• _EXERCISE DETAILS_:
Your job is to print, exactly, the lines in the data below from the line with "[0:11.70-0:12.60]" through the line with "[0:25.20-0:26.10]", both included, and to omit any picture.

--- --- ---

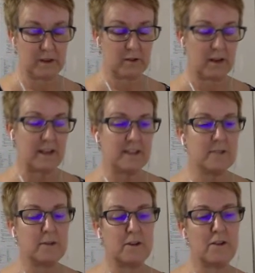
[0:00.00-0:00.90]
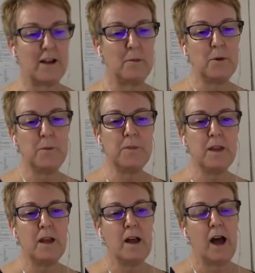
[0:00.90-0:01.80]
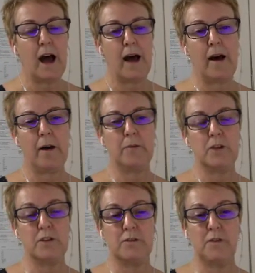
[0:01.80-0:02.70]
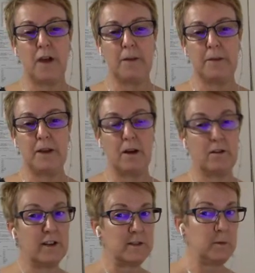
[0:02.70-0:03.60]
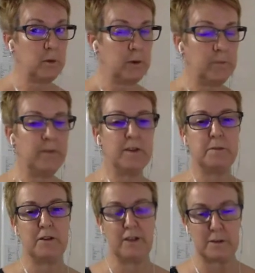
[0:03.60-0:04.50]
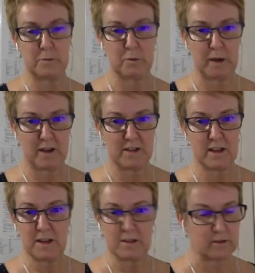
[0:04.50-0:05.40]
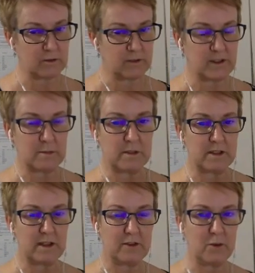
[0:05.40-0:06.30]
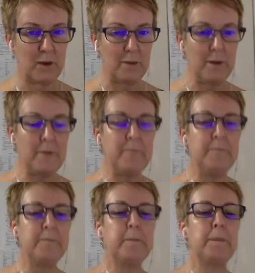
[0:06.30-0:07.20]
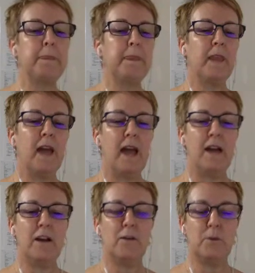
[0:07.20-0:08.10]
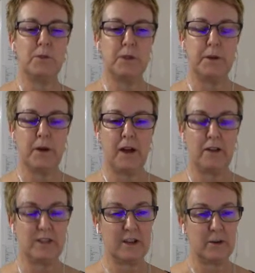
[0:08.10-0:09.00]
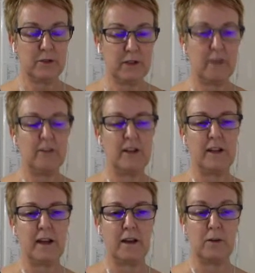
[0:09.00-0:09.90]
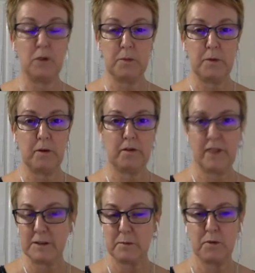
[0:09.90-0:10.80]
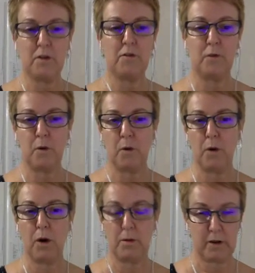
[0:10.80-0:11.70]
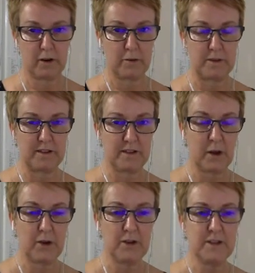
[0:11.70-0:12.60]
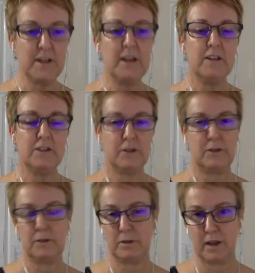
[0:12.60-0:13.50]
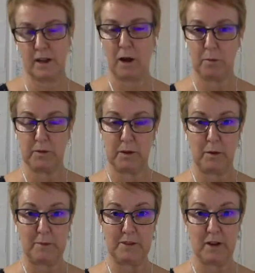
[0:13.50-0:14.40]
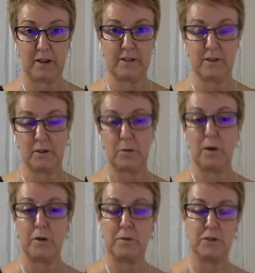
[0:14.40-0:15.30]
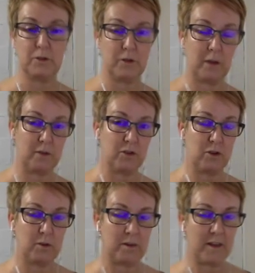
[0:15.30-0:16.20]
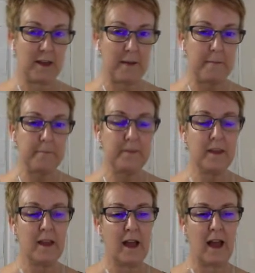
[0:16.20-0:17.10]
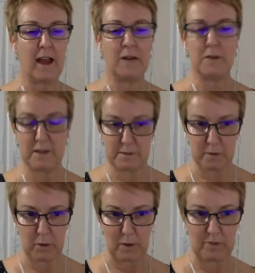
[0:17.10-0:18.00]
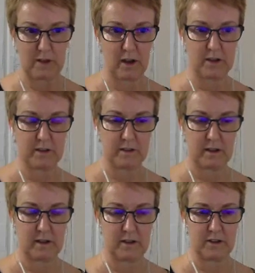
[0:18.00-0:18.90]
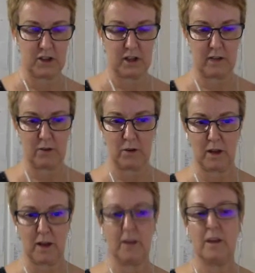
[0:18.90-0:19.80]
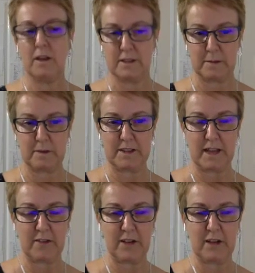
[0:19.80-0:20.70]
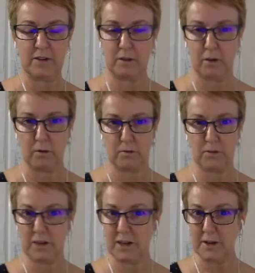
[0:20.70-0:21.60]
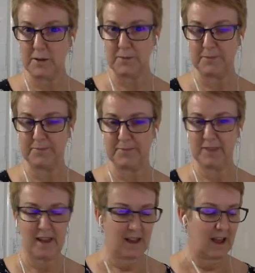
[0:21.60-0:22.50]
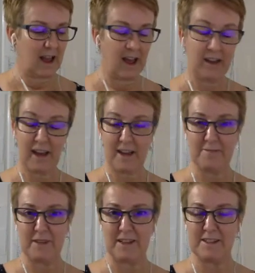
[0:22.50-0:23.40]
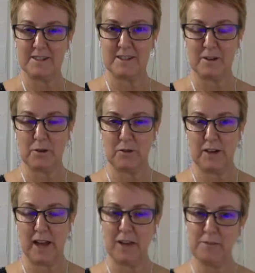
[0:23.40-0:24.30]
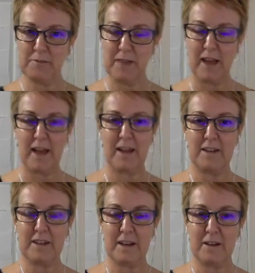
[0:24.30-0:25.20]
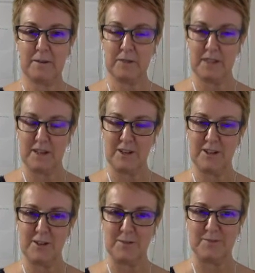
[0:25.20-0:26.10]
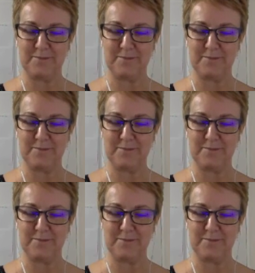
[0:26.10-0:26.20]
released, when they're available. You can find me on Facebook. There's my Facebook page there. Just look for Simply Savvy Web. And I also have a group on Facebook for micro business owners to get help with their website. So you're welcome to come and join me there. And there's my website that you can have a look at, simplysavvy.com.au. Okay, that's all for now, and I'll see you soon.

--- --- ---

• _RESULT_:
[0:11.70-0:12.60]
[0:12.60-0:13.50]
[0:13.50-0:14.40]
[0:14.40-0:15.30]
[0:15.30-0:16.20]
[0:16.20-0:17.10]
[0:17.10-0:18.00]
[0:18.00-0:18.90]
[0:18.90-0:19.80]
[0:19.80-0:20.70]
[0:20.70-0:21.60]
[0:21.60-0:22.50]
[0:22.50-0:23.40]
[0:23.40-0:24.30]
[0:24.30-0:25.20]
[0:25.20-0:26.10]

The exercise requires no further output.